Fuel price hike: gleam in investor’s eye, gloom in aam aadmi’s

The common man’s tolerance has always been explored, exploited and extolled by the Manmohan Singh government

akash

Akash Deep Ashok | September 14, 2012




Last week when oil minister S Jaipal Reddy shed tears of true remorse while saying that “difficult and painful” decisions need to be taken, the common man could see it coming. But the intensity of it was wholly unanticipated. Now, after the record hike in diesel prices and the move to limit the number of subsidised cooking gas cylinders per household to six per year, there is a festive mood in the market and gloom in households. But experts are upbeat. The government has finally done something to boost investors’ confidence, they say. This will greatly move the burden on the economy, some other experts opine. But where has the burden shifted is nobody’s guess. None of them need the subsidy on either diesel or LPG.

Also read: No policy paralysis when it comes to anti-people moves

Even detractors of the UPA II will have to acknowledge that it has never allowed either policy paralysis or coalition pressure to come in the way of hiking prices. When it has to be done, it is done. Experts have always hailed these moves. The common man is seldom quoted in the media because of a perceptible lack of superior intelligence. However, his tolerance with the burden has always been explored, exploited and extolled by the Manmohan Singh government. 

While fuel pricing in India remains as explicable and clear as the Riemann hypothesis, the government has always showed exceptional understanding and compassion for the ever-impoverished oil companies and trusted the abundance of aam aadmi to bail them out.

For the lack of a car and, more importantly, clairvoyance, the man in the street does not regret the hike in diesel prices. The prices of commodities have already hit through his dilapidated roof and he cannot immediately believe they can go up further. They will. And he will take it again in his slow and heavy strides. But what pinches him the most is a thought about his house hearth. What happens to this after his yearly quota of six cylinders exhausts in six months? This was the cheapest mode of cooking so far. Buying a bottle of kerosene in the black market in a mofussil will make our political leadership realise how corruption isn’t just their copyright anymore.  

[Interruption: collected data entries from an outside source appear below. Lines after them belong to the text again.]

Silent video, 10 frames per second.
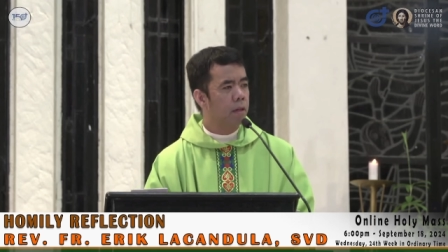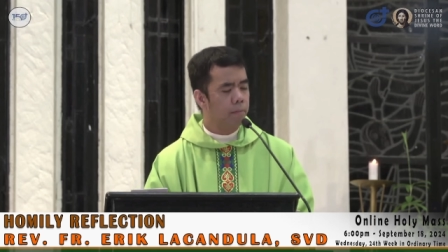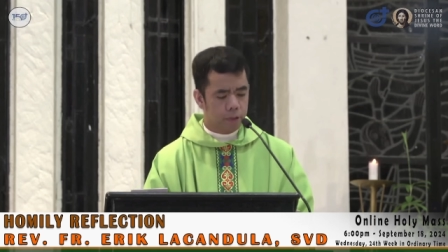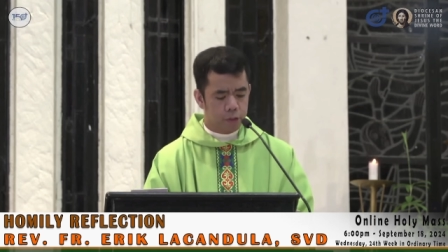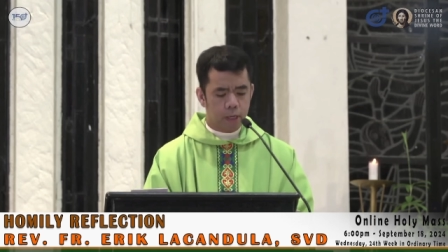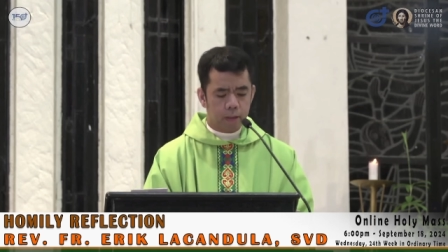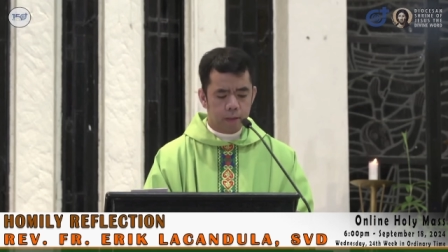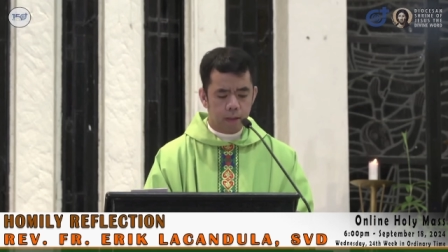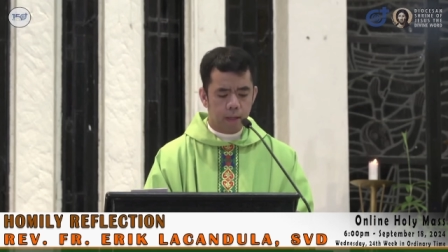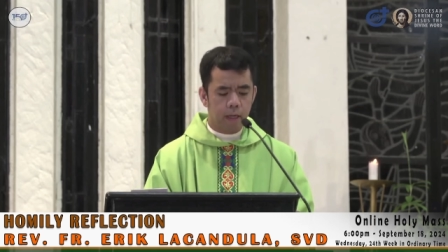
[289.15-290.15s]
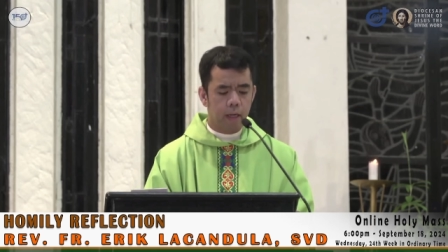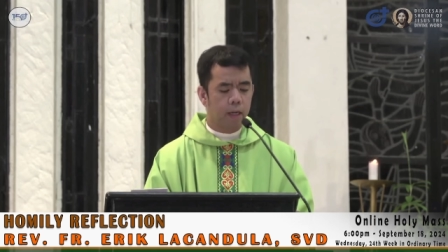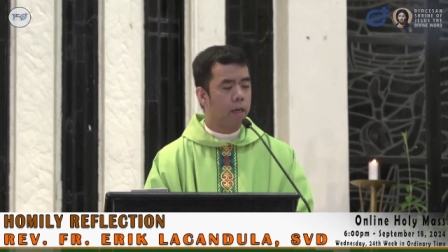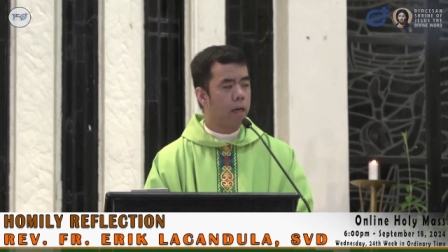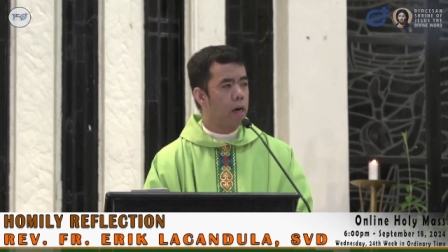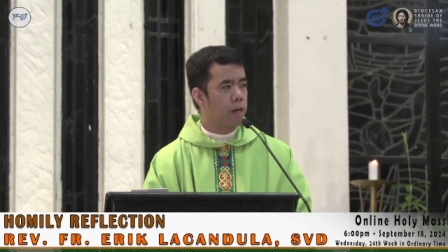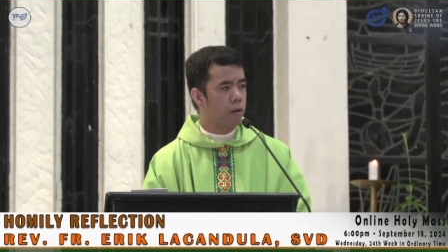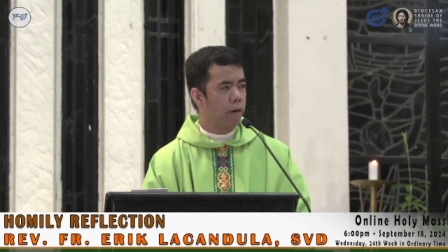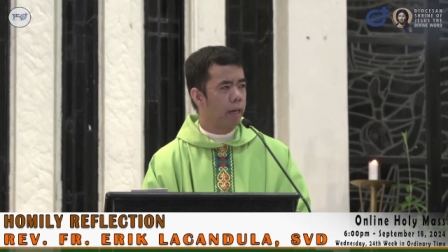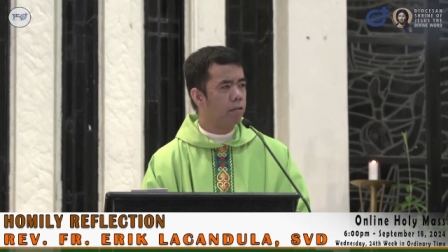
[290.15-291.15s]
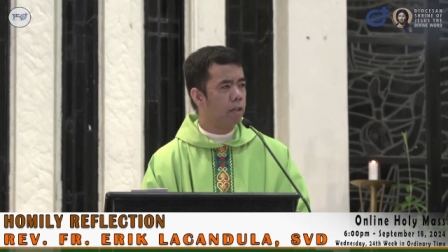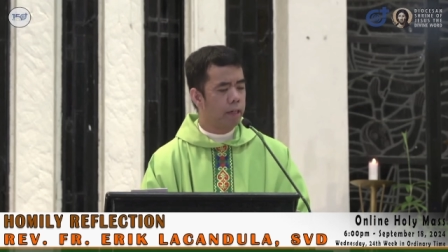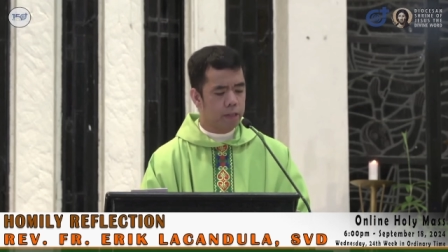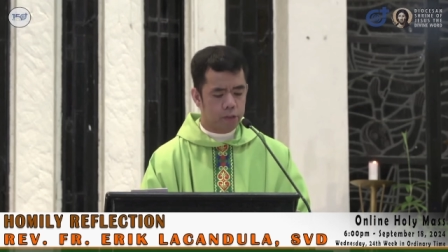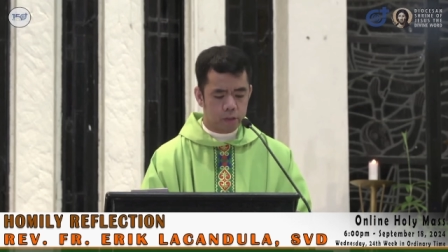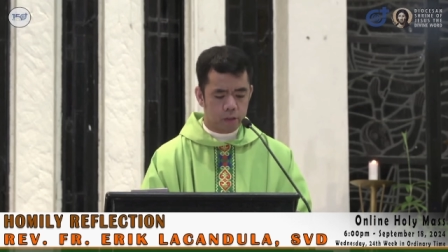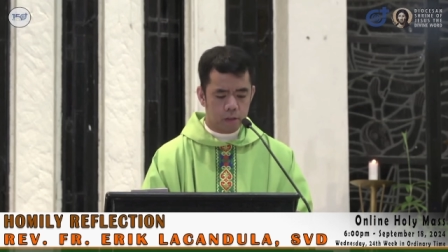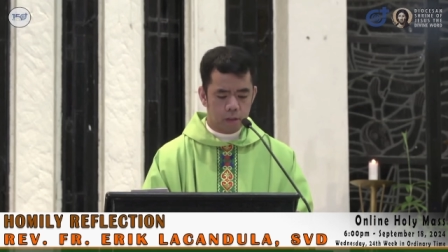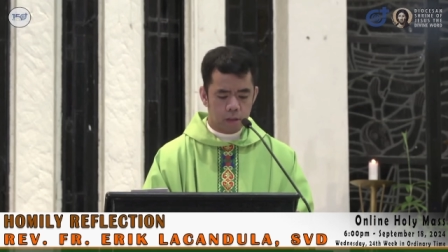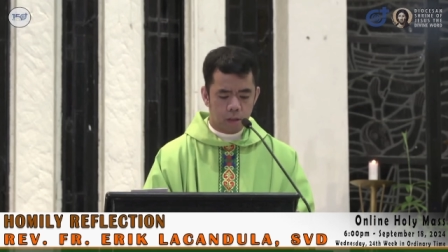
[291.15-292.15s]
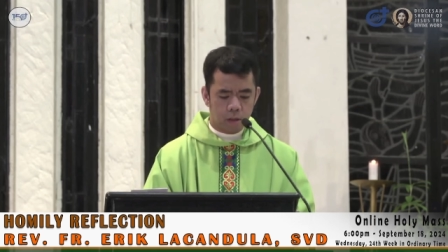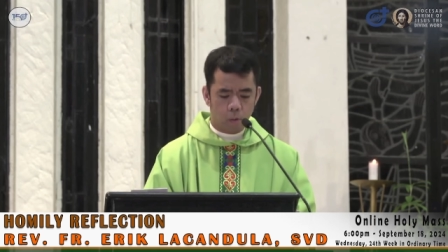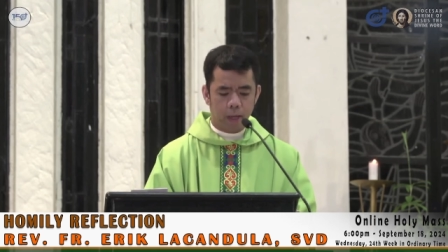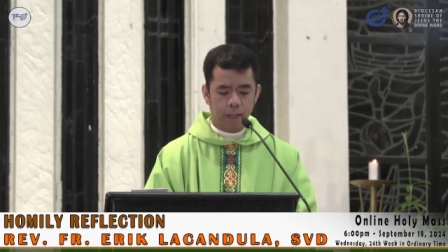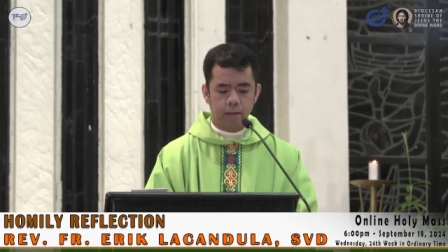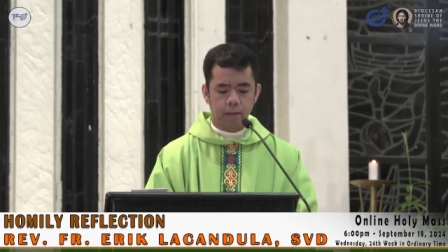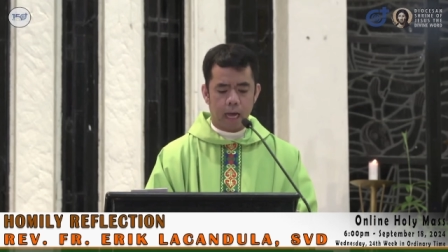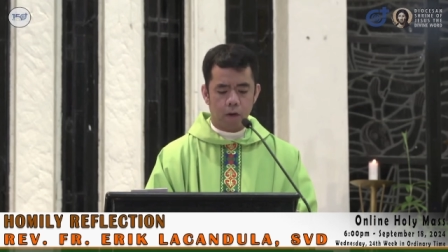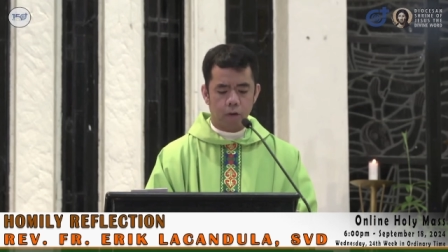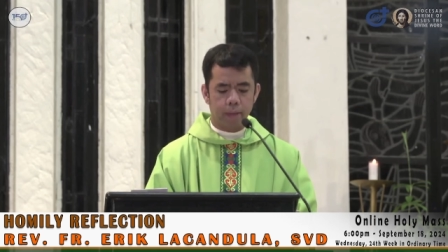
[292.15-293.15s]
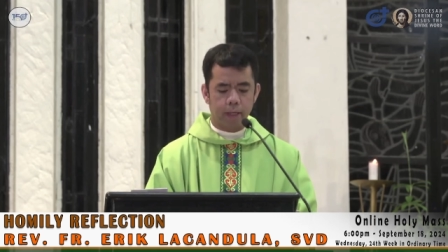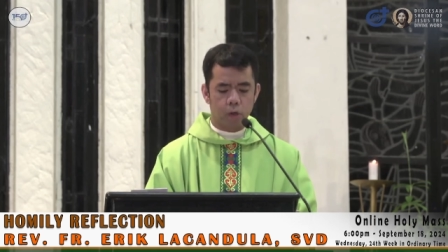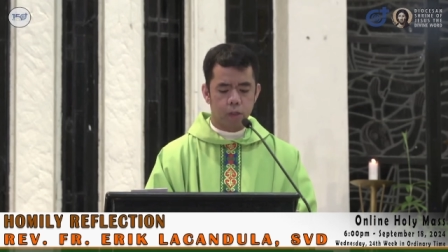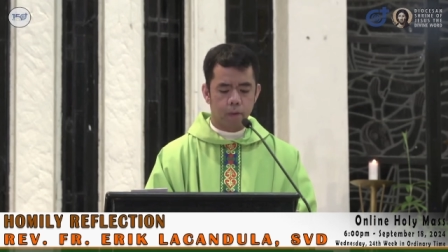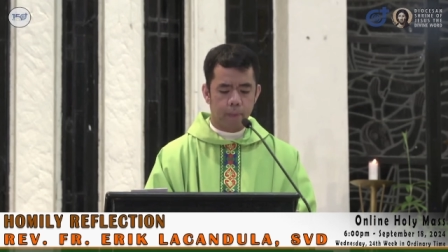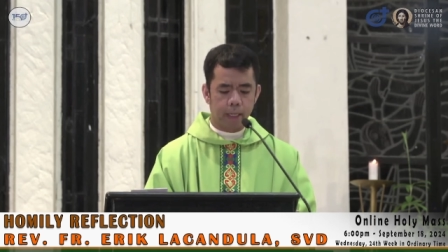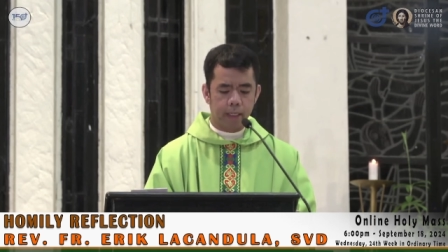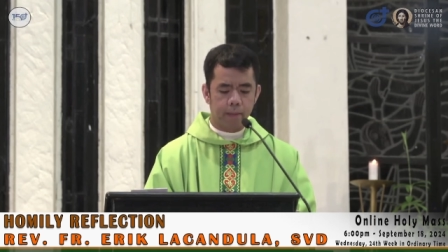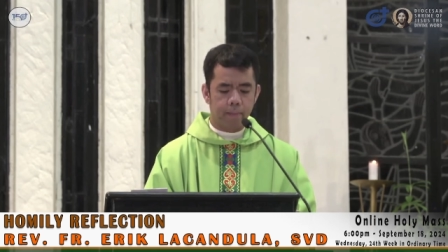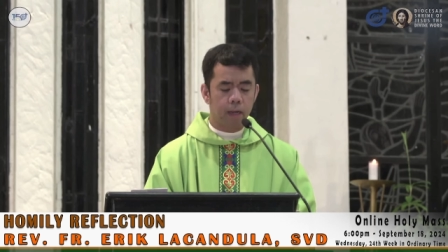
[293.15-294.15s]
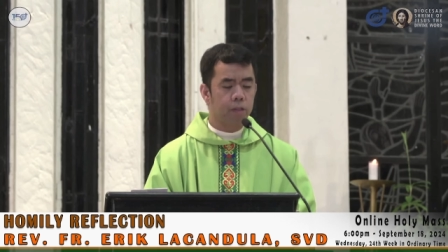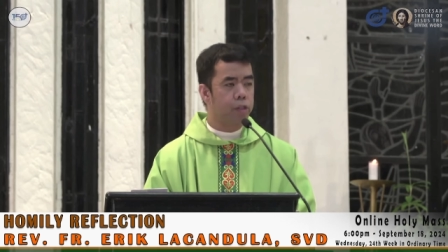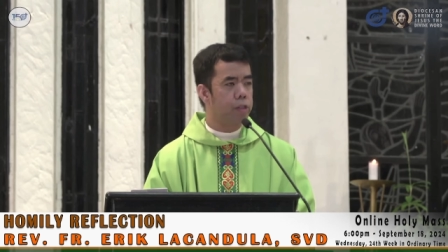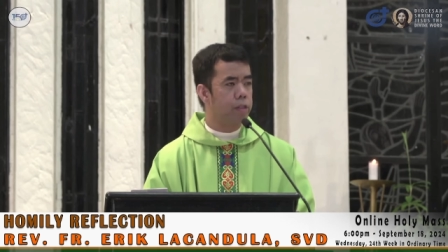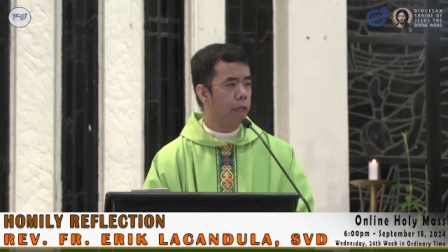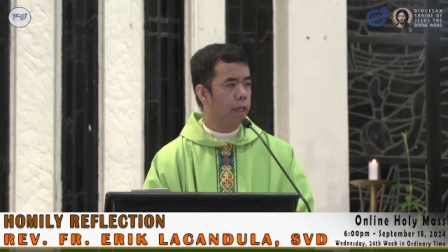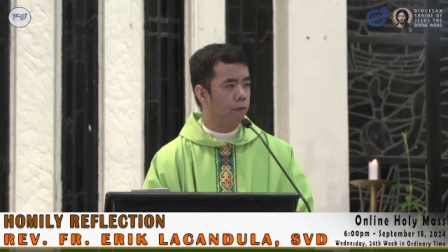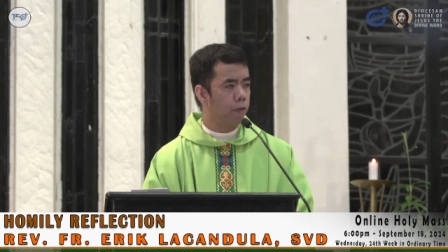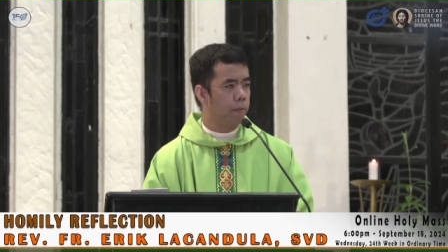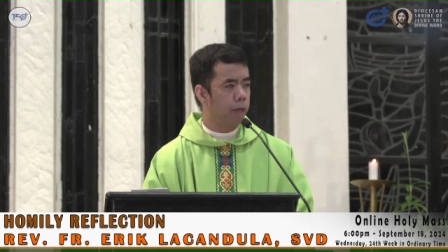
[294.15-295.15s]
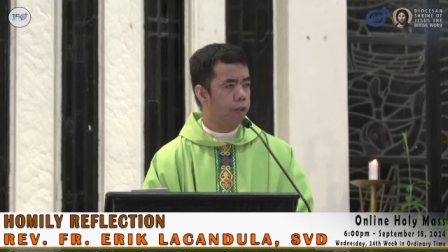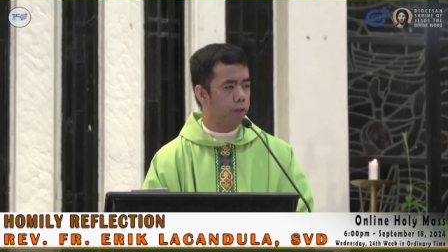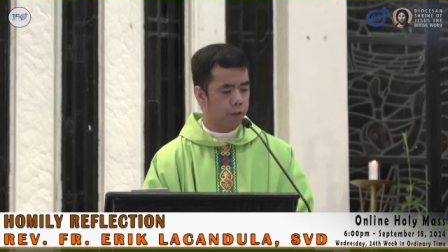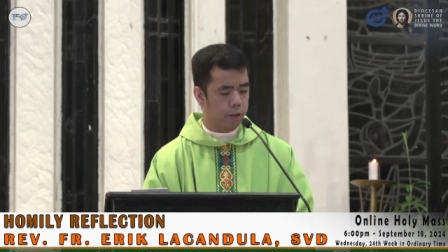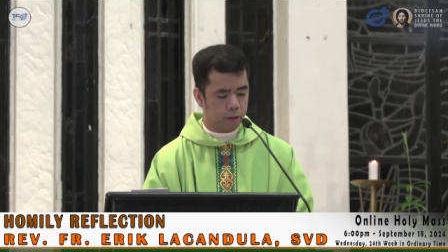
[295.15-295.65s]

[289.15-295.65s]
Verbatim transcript: but suddenly your interest went down because of many demands in the formation.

Experts would argue the hike is in his interest; inflation would be eased; prices will go down. The aam aadmi, given the moron that he is, will not believe it. He has lived his life in the same street, bought rations from the same shop, paying up for the previous month’s supplies and ordering the current month’s; but has never ever seen the price of anything going down. Like his acceptance of the grey in his hair and creases on his skin which came much before time, he will take this hike as his fate accompli. A few days later, he will forget it and another few days later, he will be ready for another.